Agencies are already comfortable paying for outcomes, so packaging it that way removes the "Rebuilding workflows" objection entirely.
The point about rapid AI capability shifts being harder on incumbents than startups is underrated.
Make.com and Zapier spent years building moats that are now partially irrelevant , a four-week-old product can leapfrog them architecturally because there's no legacy to protect.
One thing I'm curious about , you mentioned targeting agencies that run campaigns without AI.
How are you finding that pitch lands? Are agencies generally open to the idea that their manual workflow is the problem, or do you have to reframe it as "we make your team faster" rather than "we replace what your team does"?
Yes, automation technology has been relatively stable over the past 10 years and helped a lot of SaaS companies. Good job.
"We're in a similar spot. How did you get your first users?"
Curious about the Outcome-as-a-Service piece. How are you actually pricing it when the agent completes a task vs a human VA would? Feels like this is where the agency model breaks, and I'd love to hear how others here are thinking about it too.
Going from launch to $3k+ MRR in 4 weeks with a GTM automation platform is a strong early signal, especially with that hybrid SaaS + service angle.
Curious—what’s actually driving most of that revenue right now: product usage, agency services, or a mix of both?
If useful, I can map your funnel (lead → onboarding → service/product split → Stripe revenue) and show where you might be leaking or underpricing—free.
Super impressive — $3K MRR in 4 weeks is no joke. Love how you focused on real workflow orchestration instead of just another AI wrapper. The service-as-software angle feels especially powerful. Curious how you’re thinking about long-term defensibility in such a fast-moving space?
It's really nice, and the growth channels you mentioned are kinda perfect for this kind of platform. content marketing would also attract alot of small scale agencies, but specific funnels like email marketing and events filter out realistic paying audience. Really gave me a new perspective.

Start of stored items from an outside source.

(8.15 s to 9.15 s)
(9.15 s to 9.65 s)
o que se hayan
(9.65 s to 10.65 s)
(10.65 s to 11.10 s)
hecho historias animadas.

Nice concept. I’m helping test DealDoctor — a tool that gives founders brutally honest feedback on positioning and startup blind spots.
Reading this from the other side — engineer building solo, prepping launch, GTM is the part I'm least comfortable with. The line that hit hardest: "if I were starting over, I'd do more content marketing and build bigger audiences up front."

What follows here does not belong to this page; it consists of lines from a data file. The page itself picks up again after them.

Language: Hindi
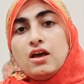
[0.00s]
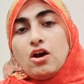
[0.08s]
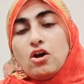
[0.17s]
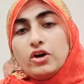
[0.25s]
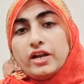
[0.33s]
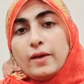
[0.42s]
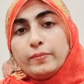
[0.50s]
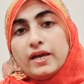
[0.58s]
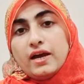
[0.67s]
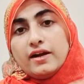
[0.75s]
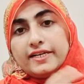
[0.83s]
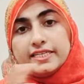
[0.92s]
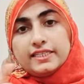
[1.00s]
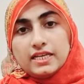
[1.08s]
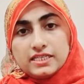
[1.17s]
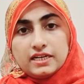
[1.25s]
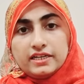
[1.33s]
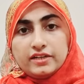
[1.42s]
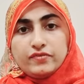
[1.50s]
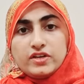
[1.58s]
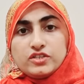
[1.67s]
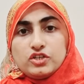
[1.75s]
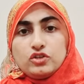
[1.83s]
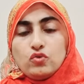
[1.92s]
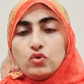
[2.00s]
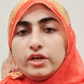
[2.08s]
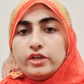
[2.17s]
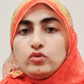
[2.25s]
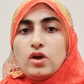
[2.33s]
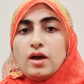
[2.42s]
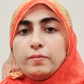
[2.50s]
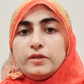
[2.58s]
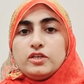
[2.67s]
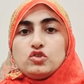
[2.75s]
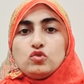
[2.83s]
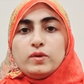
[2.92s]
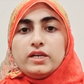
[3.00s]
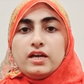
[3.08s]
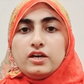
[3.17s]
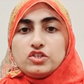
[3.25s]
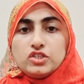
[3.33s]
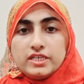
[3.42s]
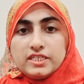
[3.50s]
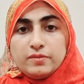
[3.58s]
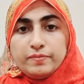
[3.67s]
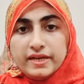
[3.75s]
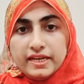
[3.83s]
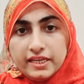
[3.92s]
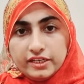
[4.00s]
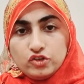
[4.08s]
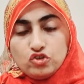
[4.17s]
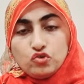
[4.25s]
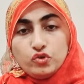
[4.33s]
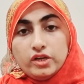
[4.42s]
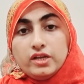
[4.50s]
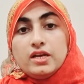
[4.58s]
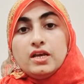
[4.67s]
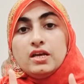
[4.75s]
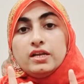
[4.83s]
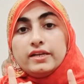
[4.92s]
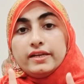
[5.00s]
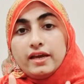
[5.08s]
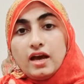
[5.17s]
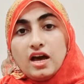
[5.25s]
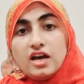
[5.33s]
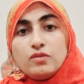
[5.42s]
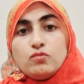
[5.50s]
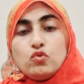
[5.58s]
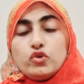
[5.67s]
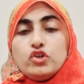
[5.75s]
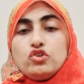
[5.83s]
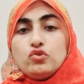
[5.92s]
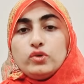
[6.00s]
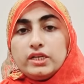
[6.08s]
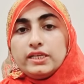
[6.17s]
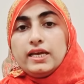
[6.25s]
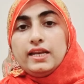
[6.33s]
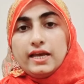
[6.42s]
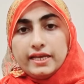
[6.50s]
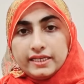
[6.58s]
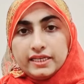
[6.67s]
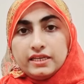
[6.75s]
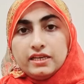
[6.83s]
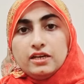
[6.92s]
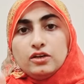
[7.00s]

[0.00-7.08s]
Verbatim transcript: और आपके आठ से दस घंटे फास्टिंग हो गए तो आपकी सुबह नाश्ते से पहले की शुगर निहार मुंह की शुगर कहलाएगी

Is that purely a distribution call, or did you find content also sharpened your thinking on positioning along the way?
The "Service as a Software" framing is really interesting and I think it's where a lot of the AI tool market is heading. Especially for small teams who don't have dedicated marketing ops people but still need the output that a full agency would deliver.

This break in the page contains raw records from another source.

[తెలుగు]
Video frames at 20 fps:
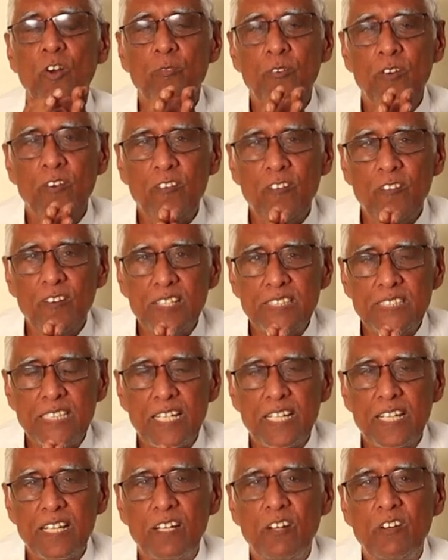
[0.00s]
లోపం వలన
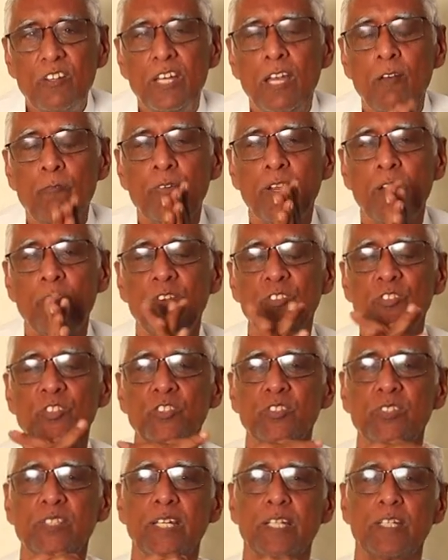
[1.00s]
శరీరంలో ఏం
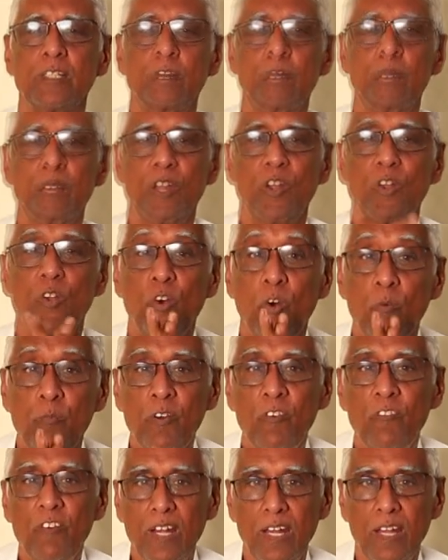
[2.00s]
ప్రాబ్లమ్స్ వస్తాయి
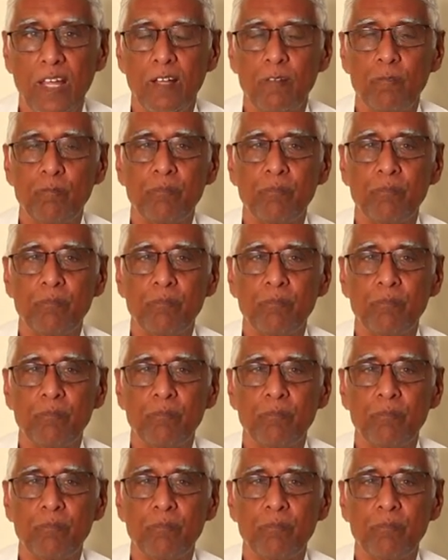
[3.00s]
లోపం వలన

What caught my attention is the agency services layer on top of the platform. That's a smart funding mechanism but also a product insight. Most AI tools try to be fully self-serve from day one and then wonder why activation is terrible. The reality is that someone still needs to configure the workflows, define the ICP, set up the sequences. Having humans do that setup while the platform handles execution is probably the right hybrid for this stage.
I run a marketing agency and we use AI heavily in our workflows now. The tools that actually stuck for us were the ones that handled one specific task really well, not the ones that tried to replace the entire agency function at once. Enrichment is a great starting wedge because the output is immediately verifiable. Either the data is accurate or it isn't. That builds trust fast.
Curious about the $3k MRR breakdown. Is that mostly from the platform subscriptions, the agency services layer, or a mix? And how are you thinking about the transition from agency-supported onboarding to fully self-serve as you scale?